1. Field of the Invention
The invention is in the field of sonic well logging and relates particularly to a method of filtering sonic log data to provide more accurate identification of the arrival and slowness of such sonic wave components as casing, compressional, shear and Stoneley.
2. Description of the Prior Art
Sonic well logging is used to provide surveys for formations traversed by boreholes. Many techniques and tools for carrying out sonic well logging are extensively described in the literature. In particular, measurements are made of the velocities of sonic waves to reveal valuable information concerning the types of rocks and the porosity of the rocks comprising the formations surrounding the borehole. The velocities are more commonly expressed as slowness, a sonic parameter, measured in micro-seconds per foot.
Under ideal conditions, the identification of the various components comprising the sonic wave may be accomplished with ease. In the classic textbook case, the first arriving wave in a cased borehole is the casing wave, the second is the compressional wave, followed by the shear wave and finally the Stoneley wave. In practice, however, the determination of slowness is complicated by a number of factors. For example, at extreme depth, the compressional wave may arrive ahead of the casing wave and the shear wave arrival can be difficult to detect because it propagates more slowly and its arrival under field conditions will typically be obscured by compressional energy and other acoustic modes inside the bore hole.
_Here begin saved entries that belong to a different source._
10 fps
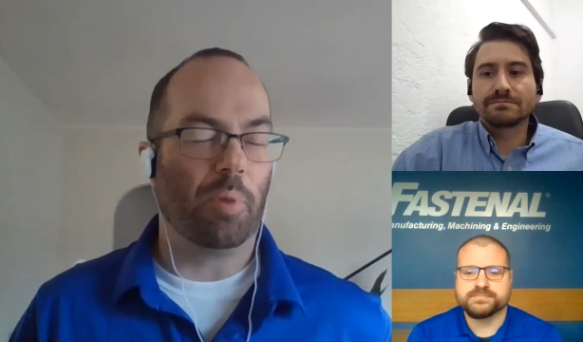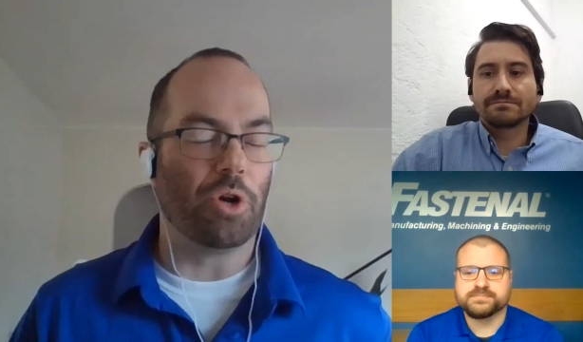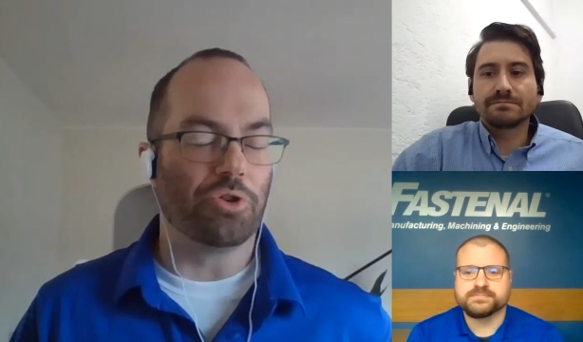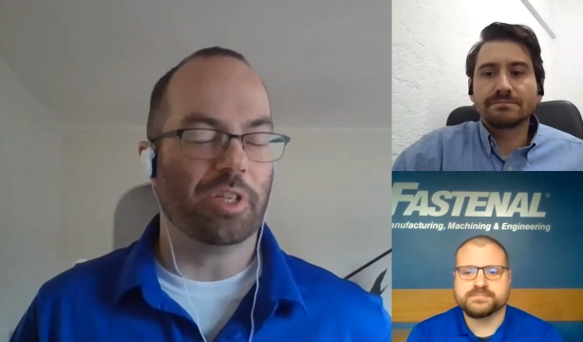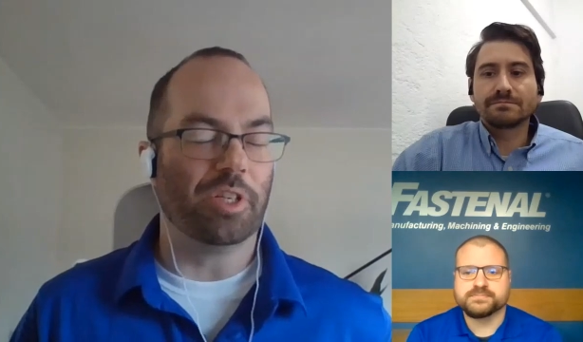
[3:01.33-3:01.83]

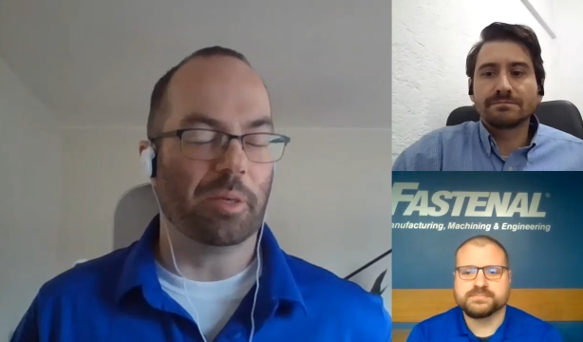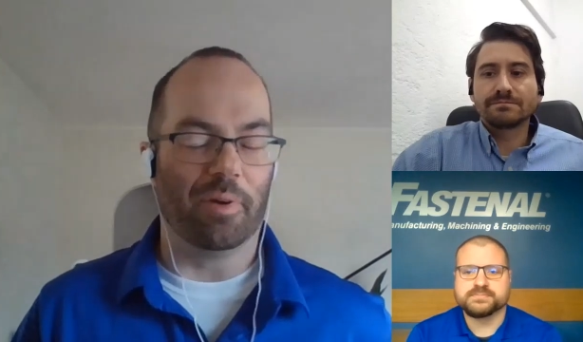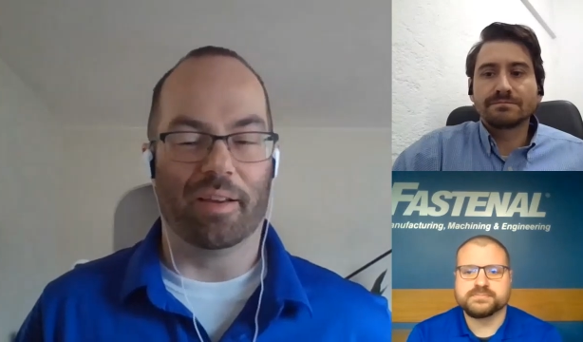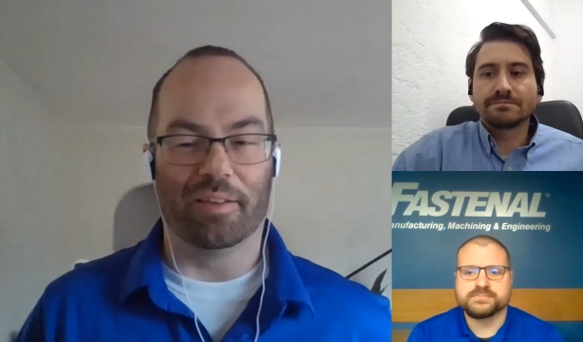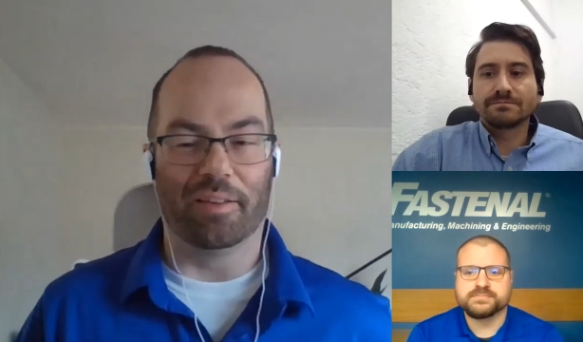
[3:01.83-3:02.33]

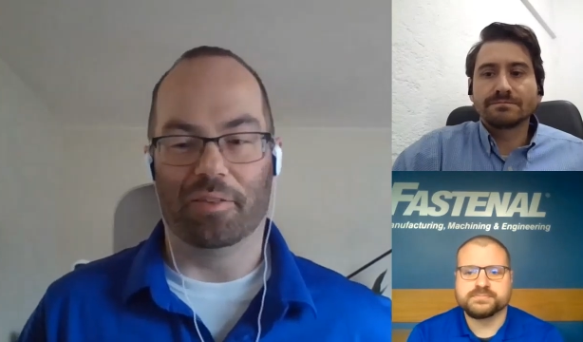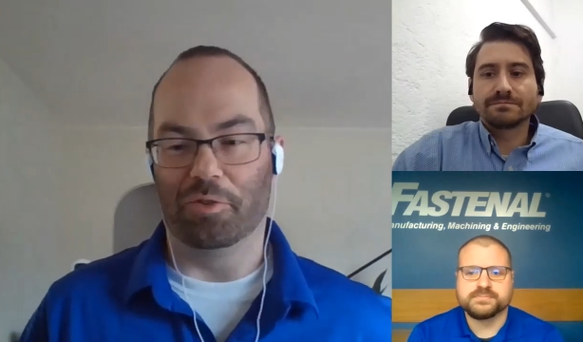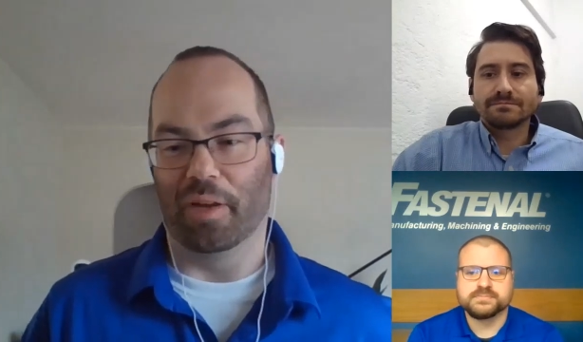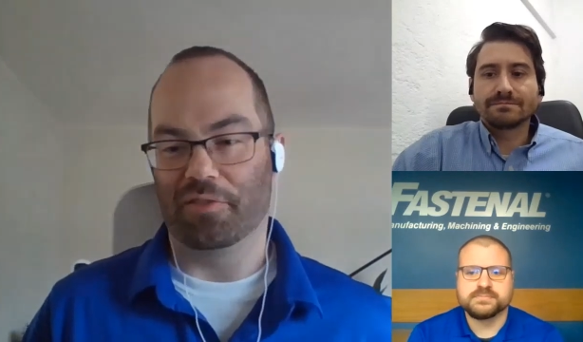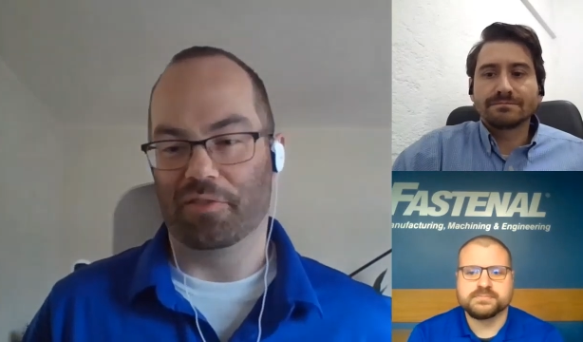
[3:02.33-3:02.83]
Speaker 1: Partnership, uh,
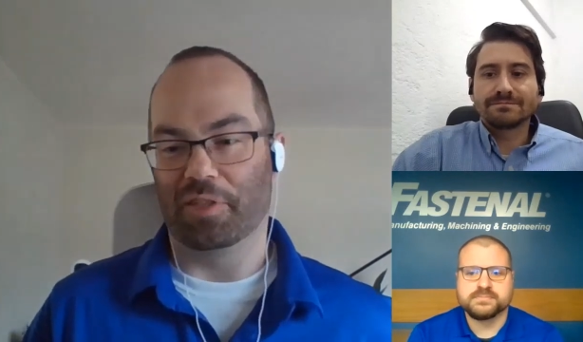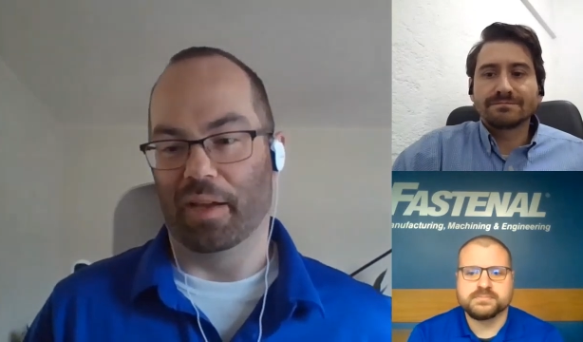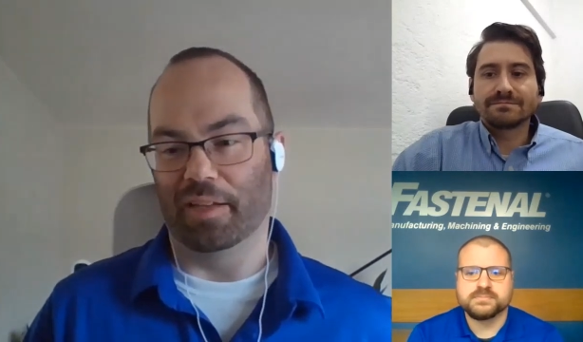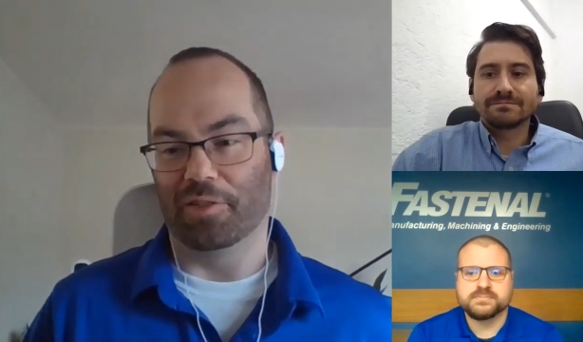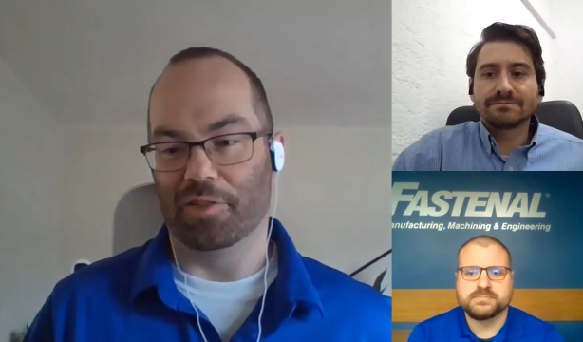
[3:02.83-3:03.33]
you might have
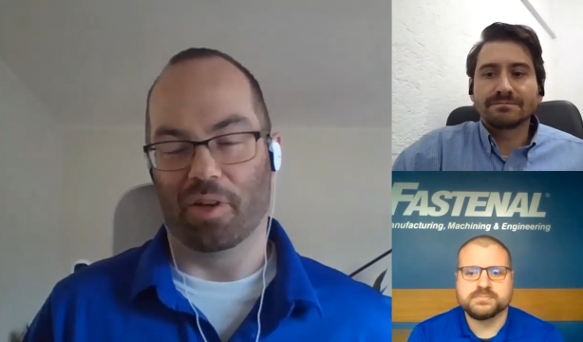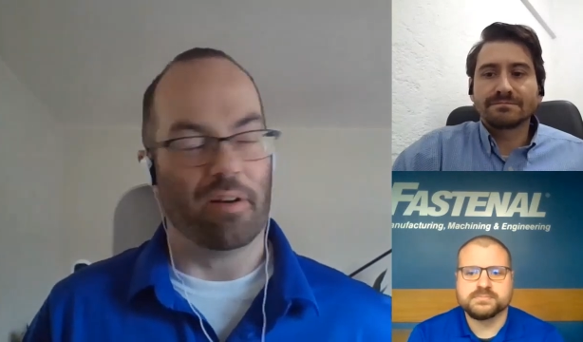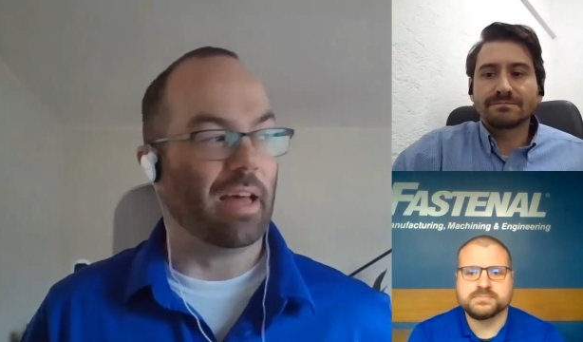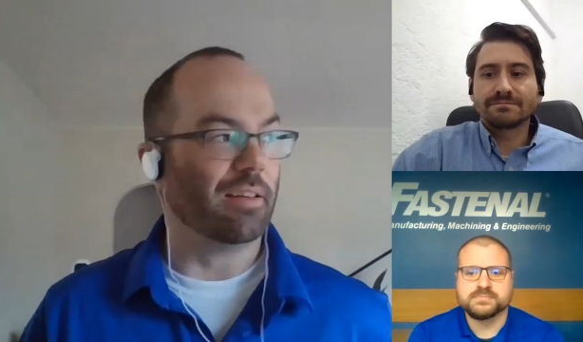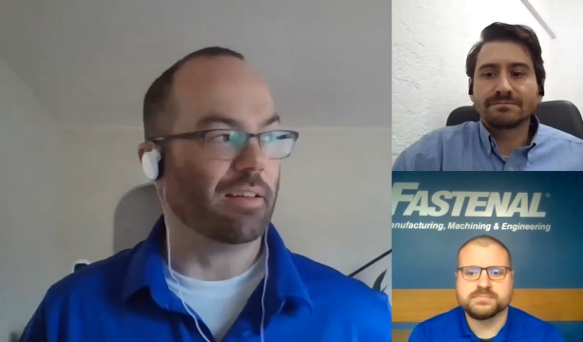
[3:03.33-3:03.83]
seen my head
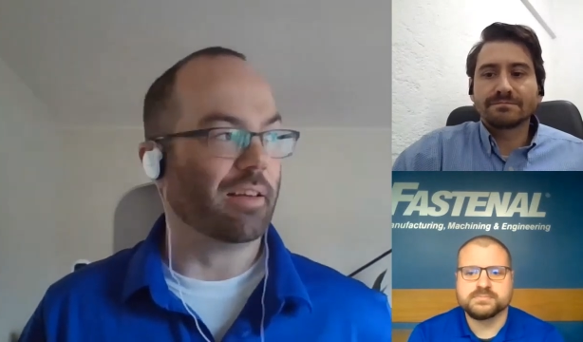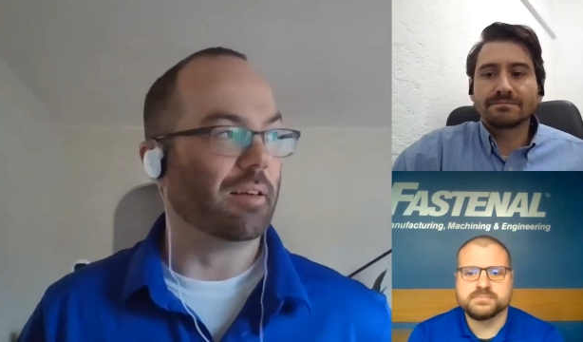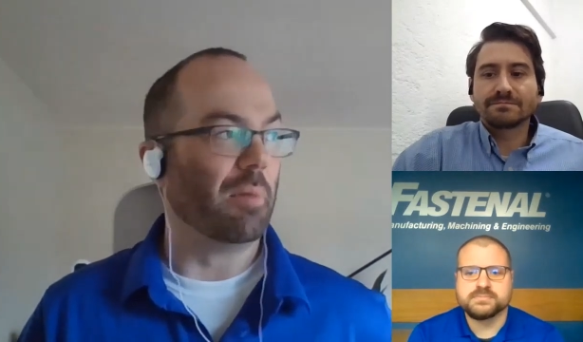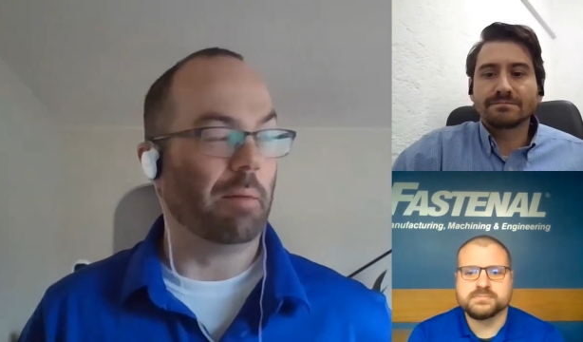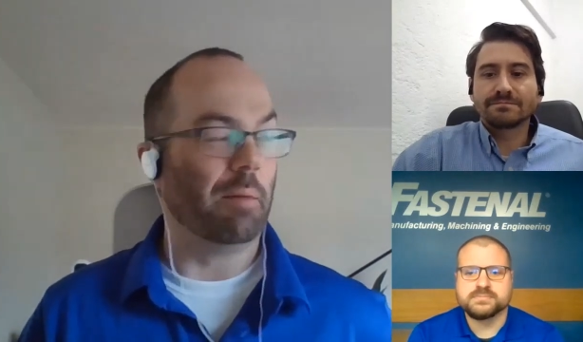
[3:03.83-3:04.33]
start nodding
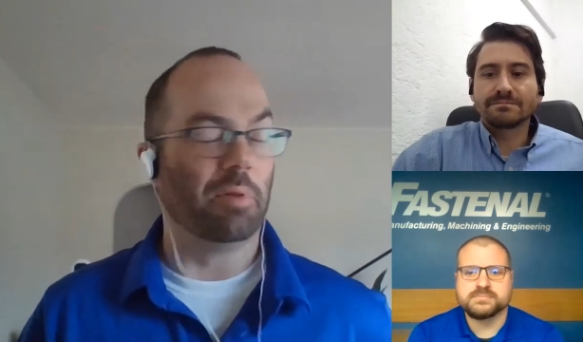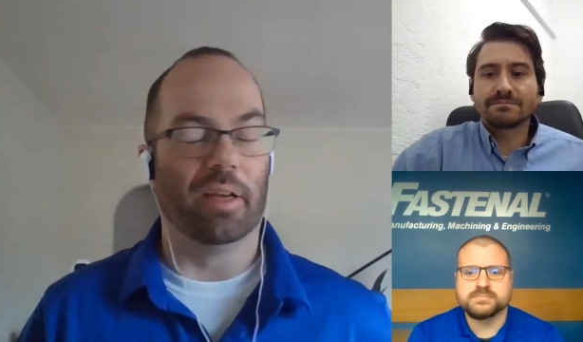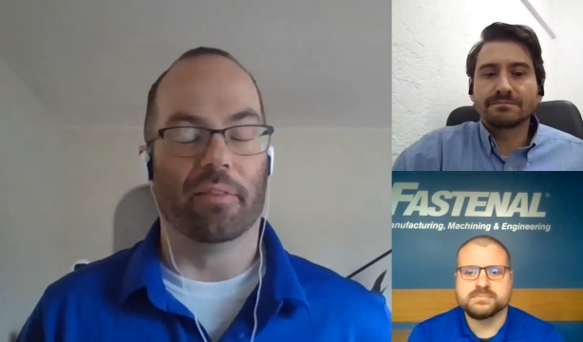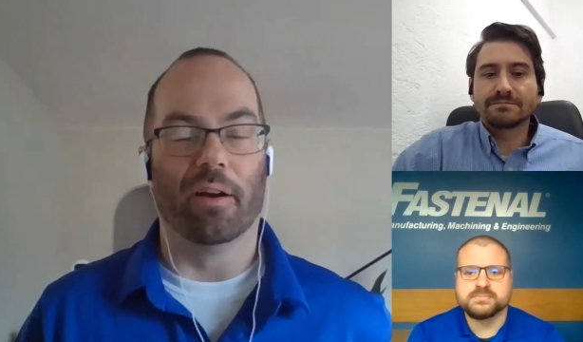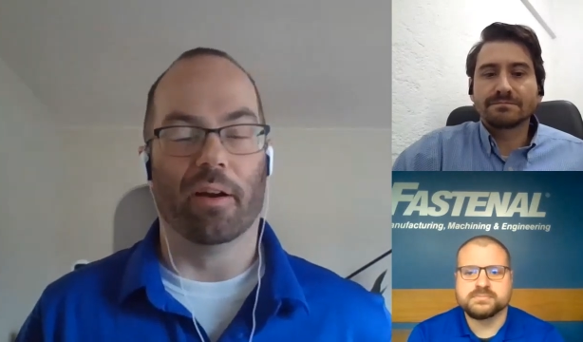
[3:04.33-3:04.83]
like a
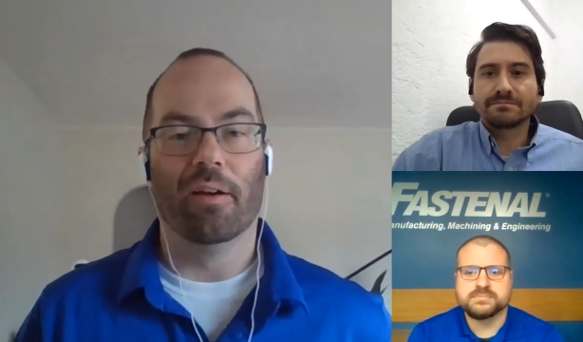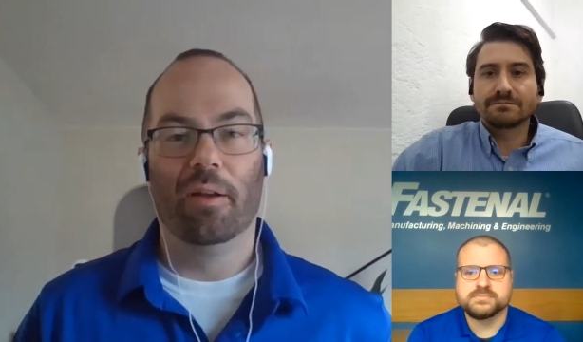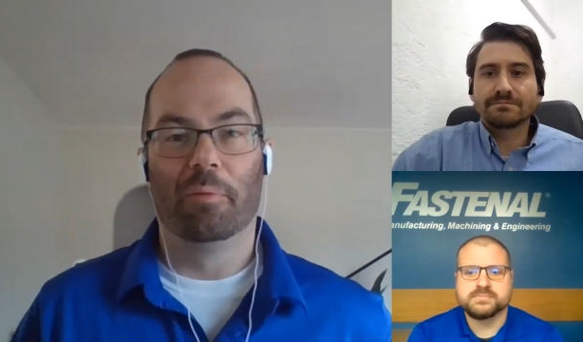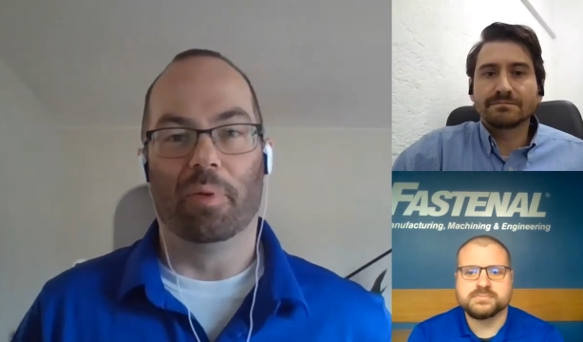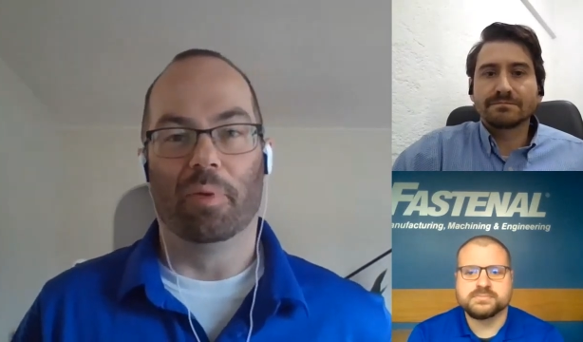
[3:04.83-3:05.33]
bobblehead there,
The determination, therefore, of shear slowness directly from arrival time is at best difficult and at times impossible.
There are two major approaches in processing sonic data to obtain information such as propagation velocity, energy, and attenuation of the individual wave components such as casing, compressional, shear and Stoneley waves from the overall wave train. The first is a model base approach. This approach assumes a relationship between various wave components. The signal processing technique is very efficient and the outputs are specific. One example of the model base approach is a direct phase determination method which assumes that the compressional wave is the wave component that arrives first, and the shear wave is related to the compressional wave via the Poisson's ratio relationship. However, if the wave train components arrive in different orders than assumed, or if indeed the wave components overlap, erroneous results are obtained.
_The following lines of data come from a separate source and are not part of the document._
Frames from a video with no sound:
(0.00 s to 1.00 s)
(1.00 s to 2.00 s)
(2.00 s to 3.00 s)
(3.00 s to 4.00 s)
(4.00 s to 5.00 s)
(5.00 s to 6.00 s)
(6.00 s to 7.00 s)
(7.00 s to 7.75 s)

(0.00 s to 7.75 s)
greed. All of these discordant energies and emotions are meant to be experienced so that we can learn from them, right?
The second approach does not assume any initial relationship between the various components. The signal processing technique gives rise to data that is more comprehensive in the sense that the results are less specific, including both correct and erroneous information. However, the important factor is that the results do contain representations of the correct parameters sought to be measured. One such technique, the slowness time coherence method (STC Method) is an example of this approach. The method is described in copending application filed by co-employees Christopher V. Kimball and Thomas L. Marzetta, entitled "Sonic Well Logging" now U.S. Pat. No. 4,594,691, executed on Dec. 29, 1981 and assigned to the same assignee as the present application.
In the Kimball et al application, the method includes the production of sonic logs which represent the receipt, at successive borehole depth intervals or levels, of sonic signals by receivers which are spaced along the length of a borehole tool from each other and from at least one transmitter of the sonic signals. These sonic logs are analyzed to determine whether they include an arrival of sonic energy with a time T and the slowness S for all (T, S) combinations which have been found to be reasonable from past experience. The measure of interest is called a coherence measure and is designated R.sup.2 (T, S). It corresponds to a measure sometimes called "Semblance" in seismic work. For each given depth level z in the borehole, the surface made up of the determined measures of coherence for (T, S) combinations tends to have peaks corresponding to the different components of the sonic signals arriving at the receivers, for example, the casing, the compressional, the shear and the Stoneley components. It has been discovered that the arrival time and slowness associated with these peaks have unexpectedly significant relationship to the subsurface formation and that, accordingly, new logs associated with parameters of those peaks can be produced which give significant clues to the subsurface formation. Because the STC method is "robust," it gives rise to peaks that are representative of the characteristics sought to be measured as well as peaks which are erroneous representation of the characteristics. Accordingly, the results of the STC method require a post-processing procedure to interpret the peaks and thereby produce accurate logs of slowness, energies, and other characteristics for the casing, compressional, shear and Stoneley wave components. Such a post-processing procedure is provided in accordance with the present invention.